フリーランス新法の施行に備える

昨年令和5年に成立したフリーランス新法、フリーランス保護法などと呼ばれる「特定受託事業者に係る取引の適正化等に関する法律」は、今年令和6年11月1日に施行される予定です。新法について、ざっくりまとめます。細かいところは、弁護士に相談するなどして確認してください。

社外の事業者に業務委託をする企業は、このフリーランス新法に備える必要があります。
「委託」は注文する側、「受託」は注文を受ける側(フリーランス側)です。

フリーランス新法が適用される委託事業者・受託事業者は限られていますし、適用される取引も限定されていますから、関係ないと考える事業者(特に業務委託を発注する事業者)はいるかもしれません。
しかし、フリーランス新法で規制される内容は、取引相手・ビジネスパートナーの良好な関係を構築するにあたり当然の内容でもありますし、将来的にフリーランス新法が適用される取引をする場合もありますから、社内でフリーランス新法に沿った整備しておく意義はあると考えます。
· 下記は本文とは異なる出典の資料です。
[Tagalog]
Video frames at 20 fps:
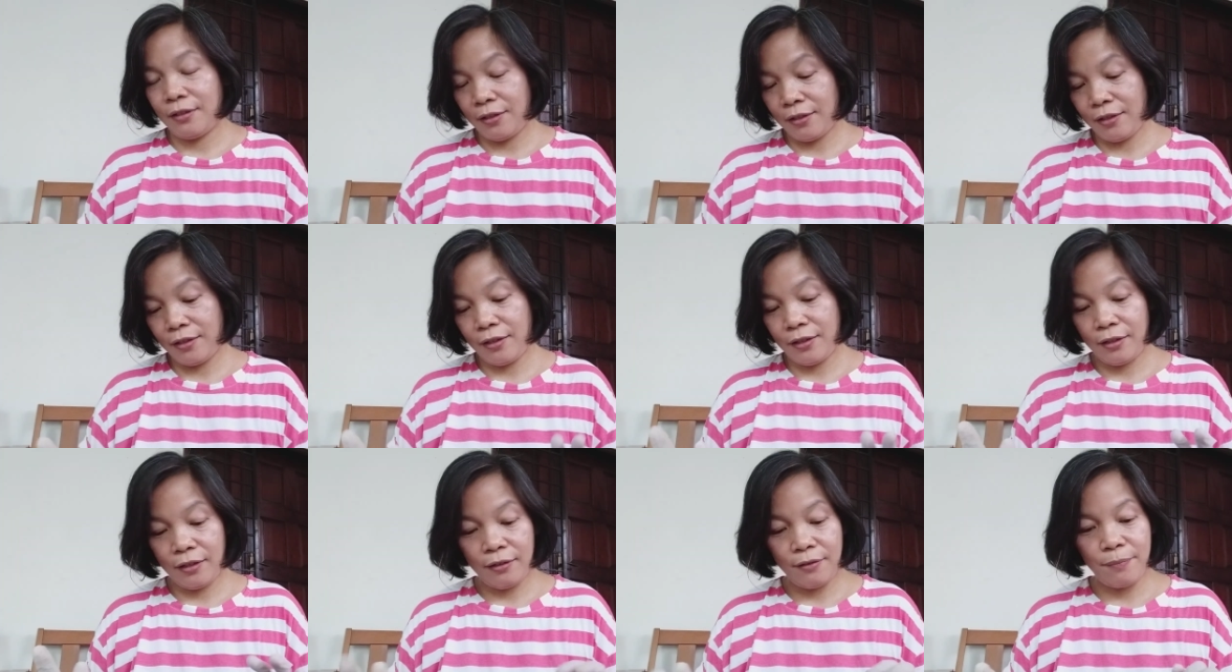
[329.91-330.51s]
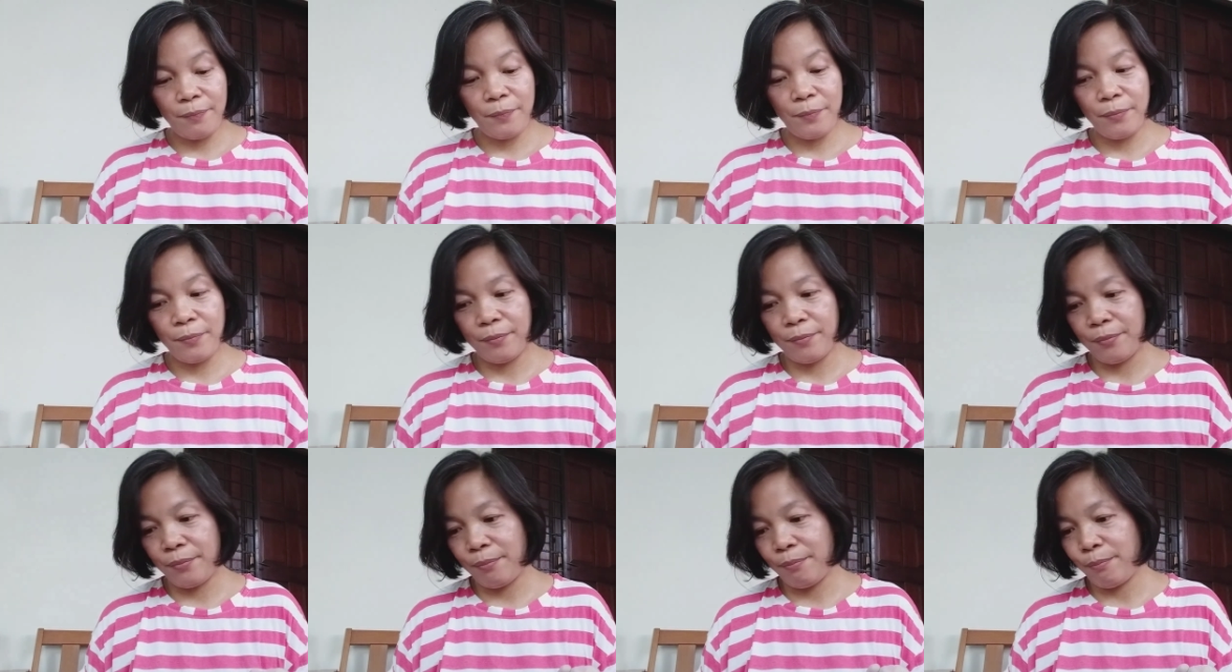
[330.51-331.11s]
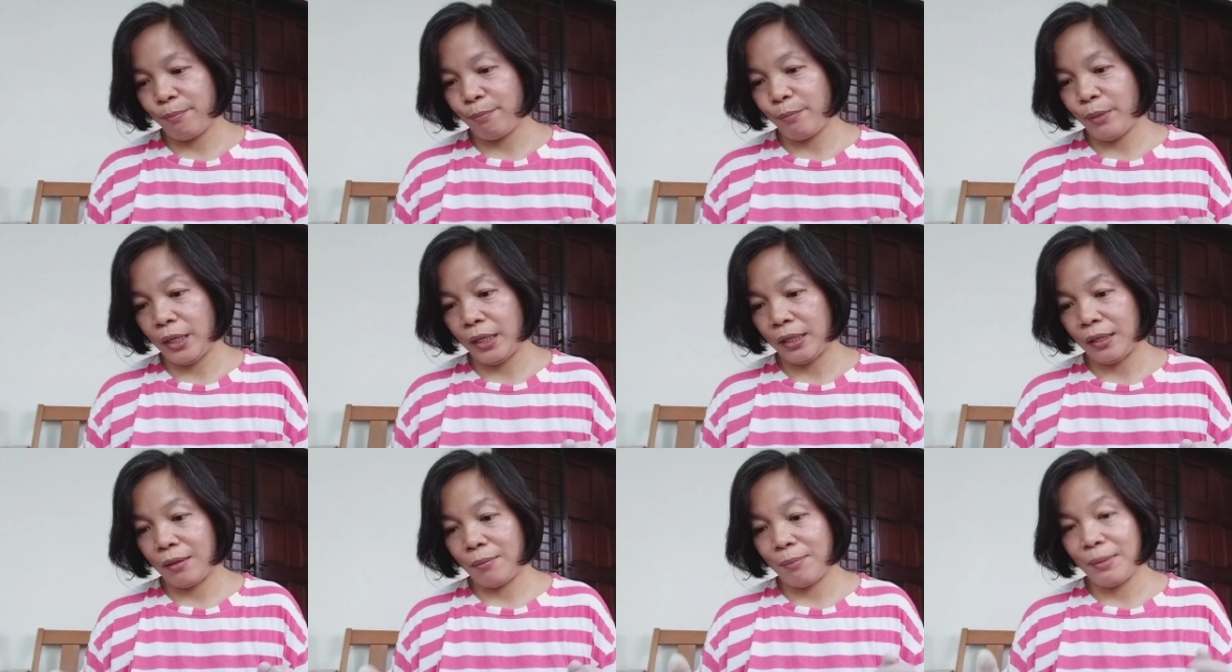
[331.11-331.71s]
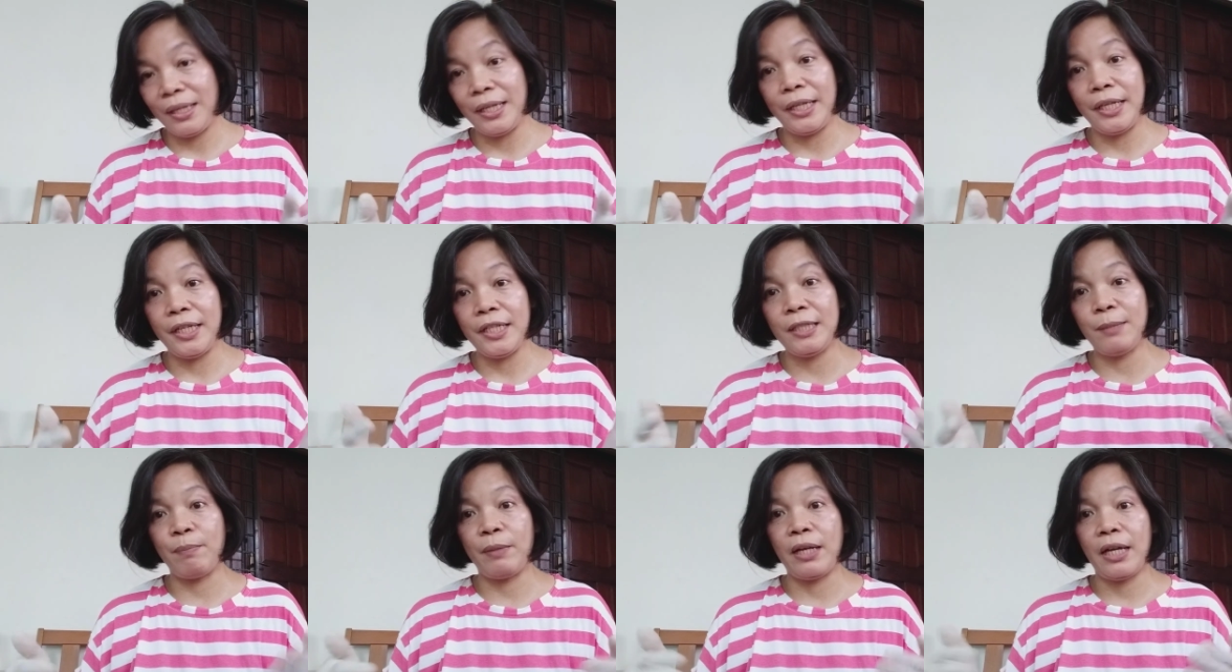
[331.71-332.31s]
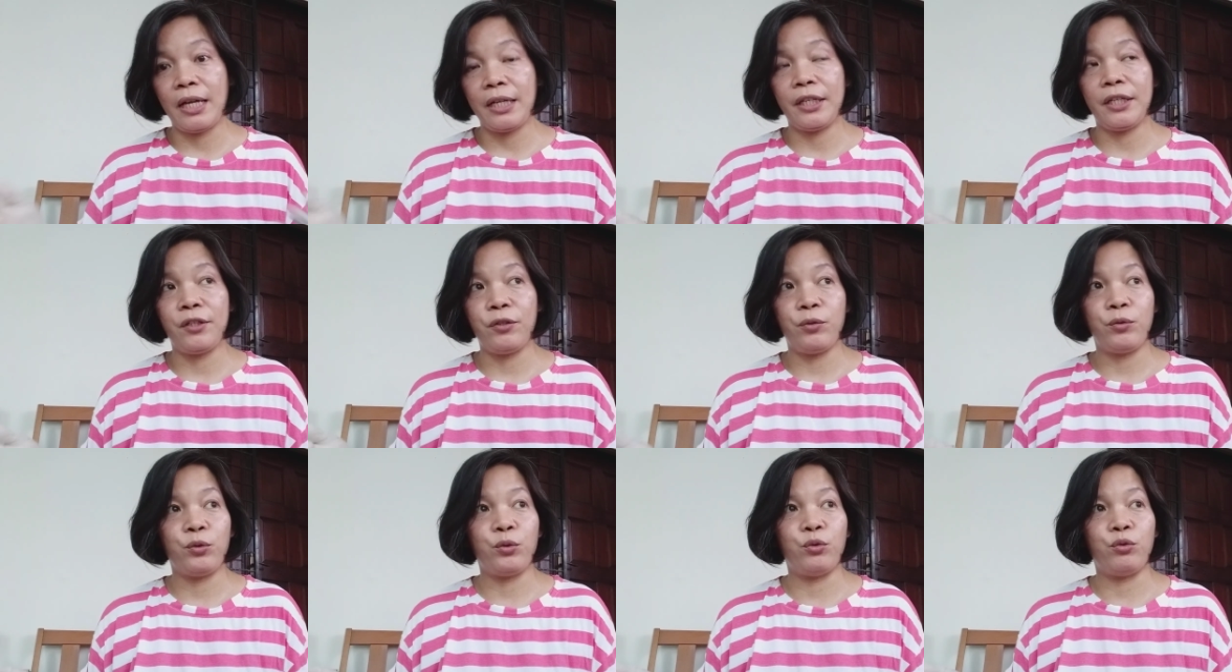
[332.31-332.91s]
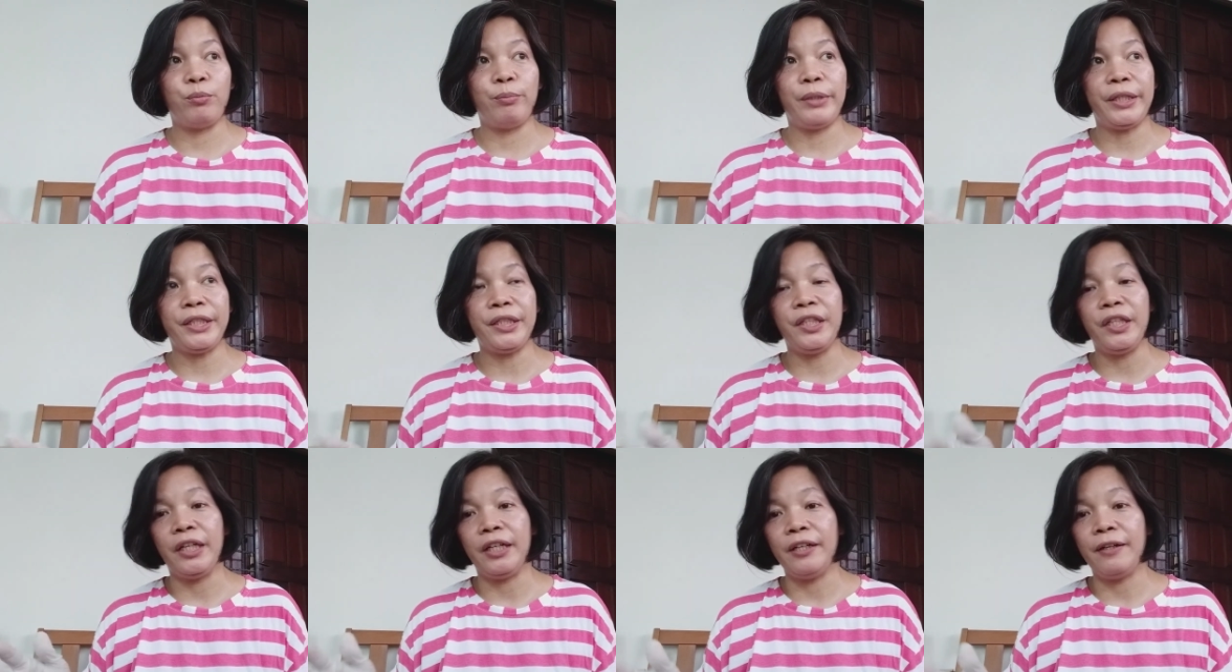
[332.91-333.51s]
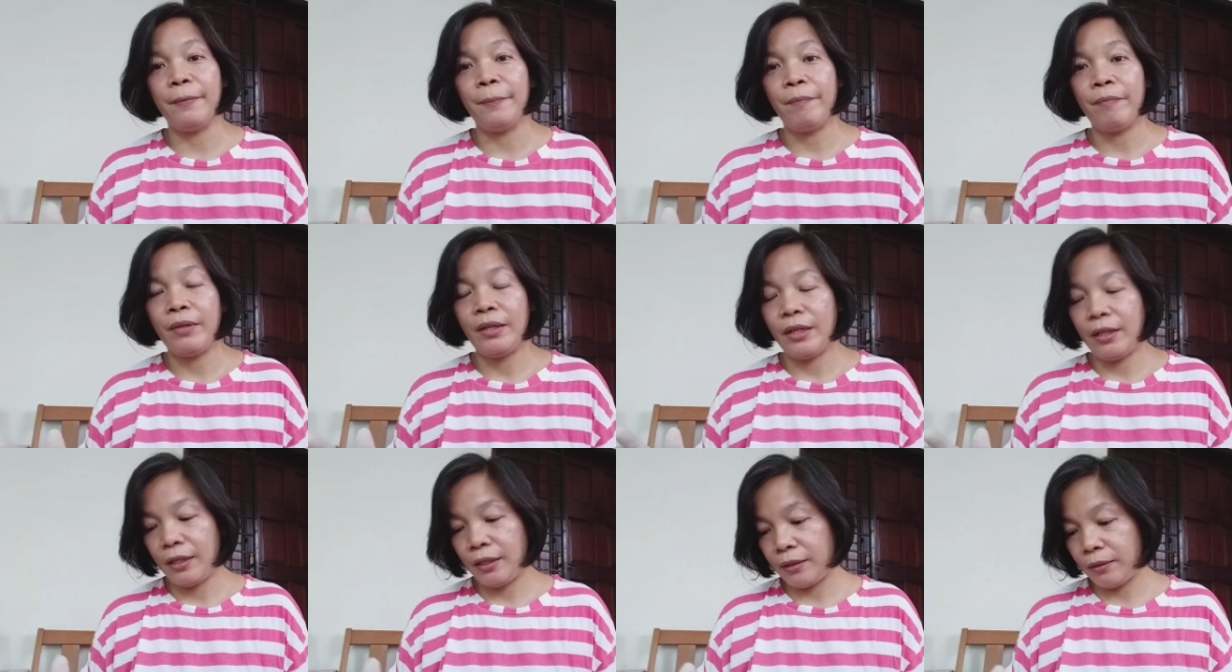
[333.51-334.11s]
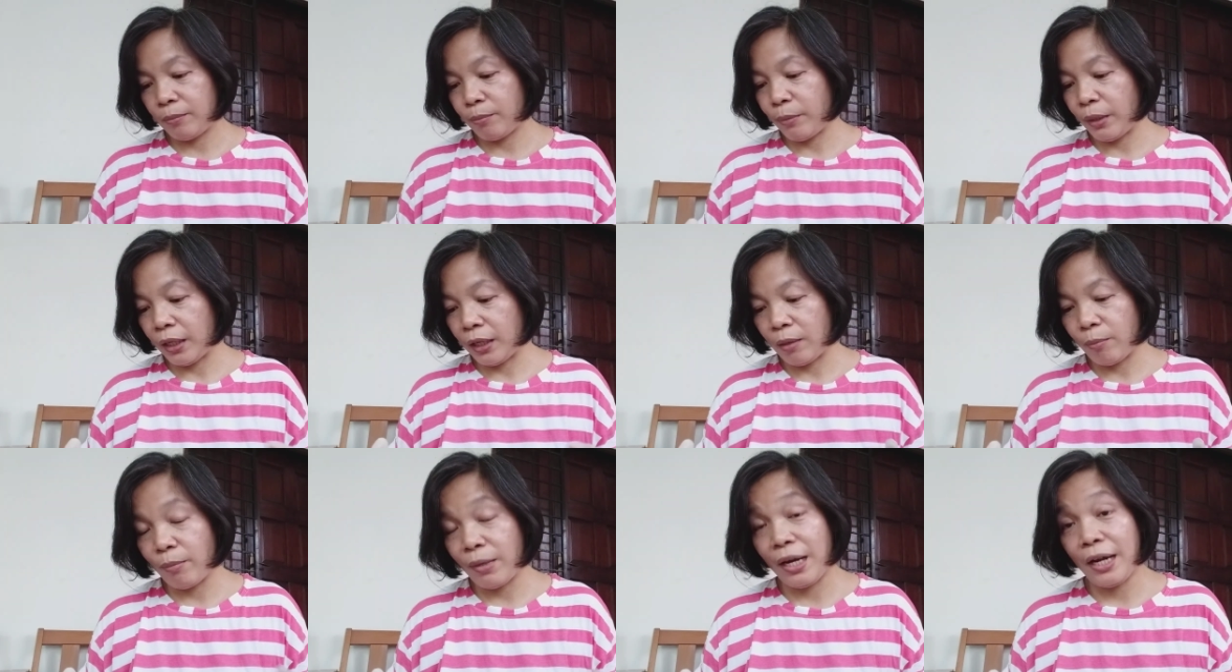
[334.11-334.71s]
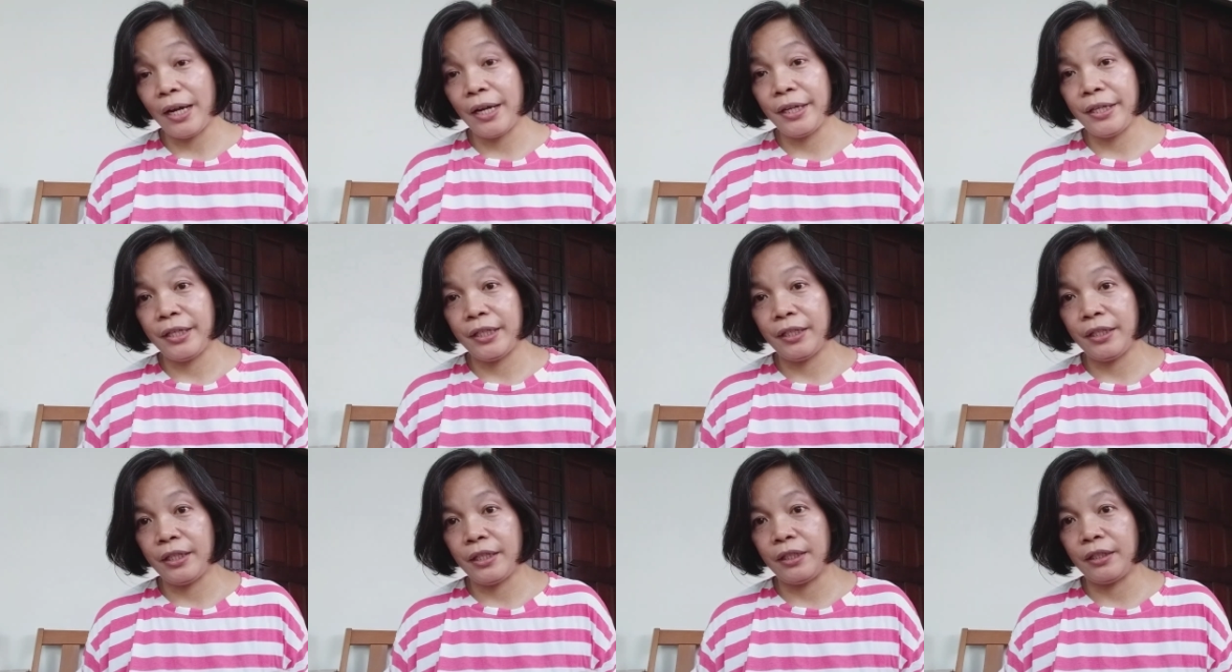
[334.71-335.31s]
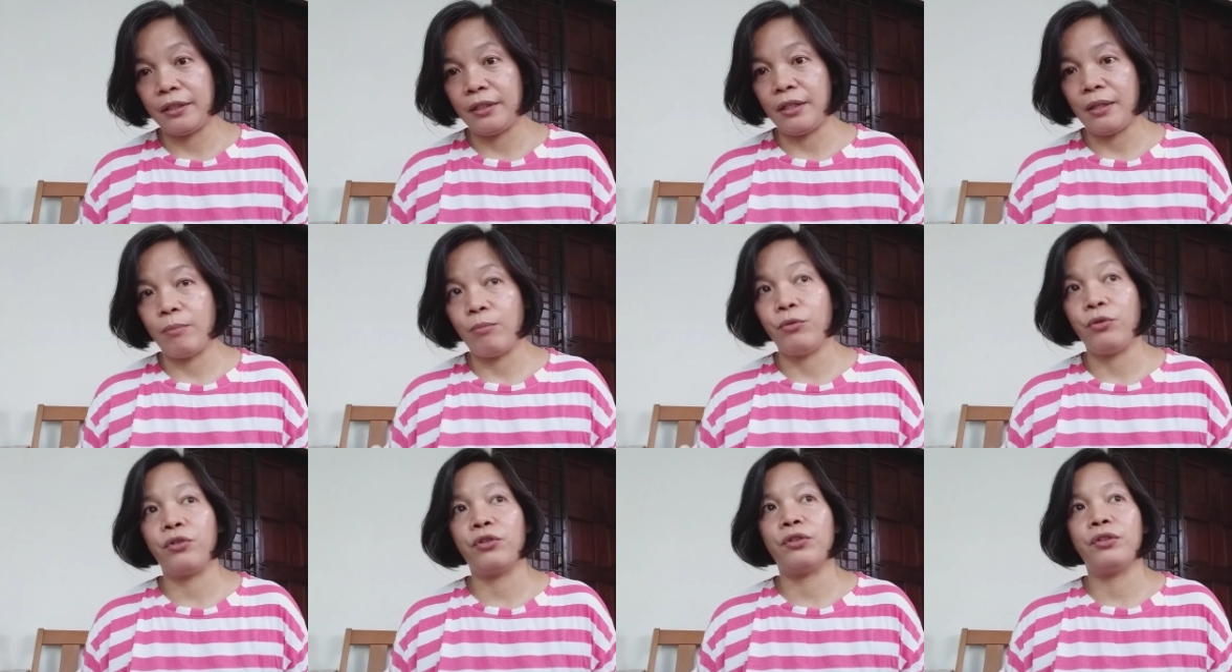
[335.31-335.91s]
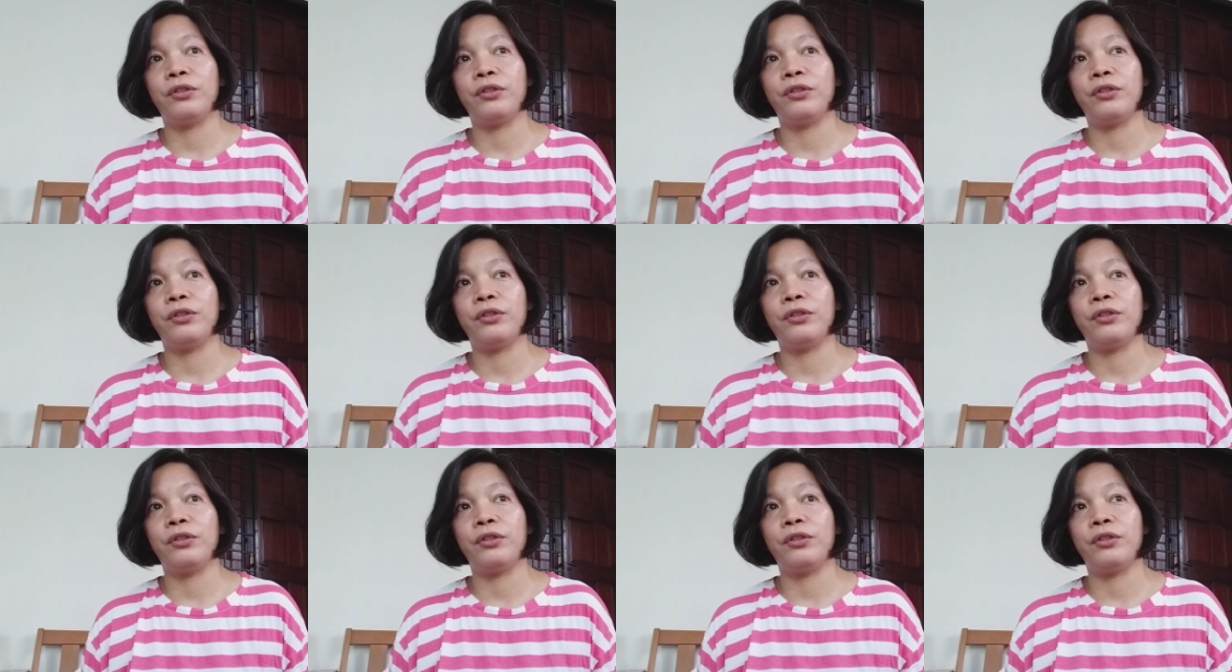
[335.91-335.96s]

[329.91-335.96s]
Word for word: Ayan. Para manilis palagi yung tubig niya. At baka bahayan ng lamok.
フリーランス新法に違反した場合、違反の申し出が公正取引委員会・中小企業庁、厚生労働省になされ、調査がされることになります。調査の結果、違反が認定されれば、勧告が出され、勧告に従わない場合は命令が出されて公表されることになります。命令に従わないとか虚偽の報告をしたということになれば、罰則があります。企業としては、役所の調査に対応する負担は小さくないでしょうし、命令が出されて公表された場合の企業の評判・信用の低下のダメージもあります。

フリーランス新法で求められること

  • 取引条件の明示(書面やメールなど)

  • 報酬支払い期日の制限(60日以内など)

  • 政令で定める期間(1月となりそう)以上の業務委託の場合の禁止行為(遵守事項)

  • 募集情報の的確な表示

  • 妊娠・出産・育児、介護に対する配慮

  • セクハラ・マタハラ・パワハラ対策

  • 解除や不更新の予告、理由の開示


上記の政令で定める期間以上の業務委託の場合の委託事業者の禁止行為(遵守事項)は、次の事項です。

  • 受託事業者に責任が無いのに受領を拒むこと

  • 受託事業者に責任が無いのに報酬を減額すること

  • 受託事業者に責任が無いのに返品を受け取らせること

  • 通常の対価に比べて著しく低い報酬額を不当に定めること

  • 正当理由なく、強制的に、物品を購入させたり、サービスを利用させること

  • 委託事業者のために金銭やサービス等の経済的利益を提供させること

  • 受託事業者に責任が無いのに内容を変更したりやり直しをさせること

上記の項目は、フリーランスとの取引に関わらず、法的トラブルの種ですから、これらの項目に引っかからないかどうかについて、社外の事業者に発注をしている企業は、自社の契約書や取引の実情を見直してみるべきです。


フリーランス新法の対象となる受託事業者は、従業員のいない個人事業主か、一人社長(代表者以外に役員がいない)で従業員のいない法人です。
コンテンツの作成の委託は新法の対象となる業務委託に含まれます。
フリーランスのクリエイターの皆さんとその取引先企業には、フリーランス新法のことを知ってもらって適正な取引がなされて、クリエイターが苦しまないようになってもらいたいです。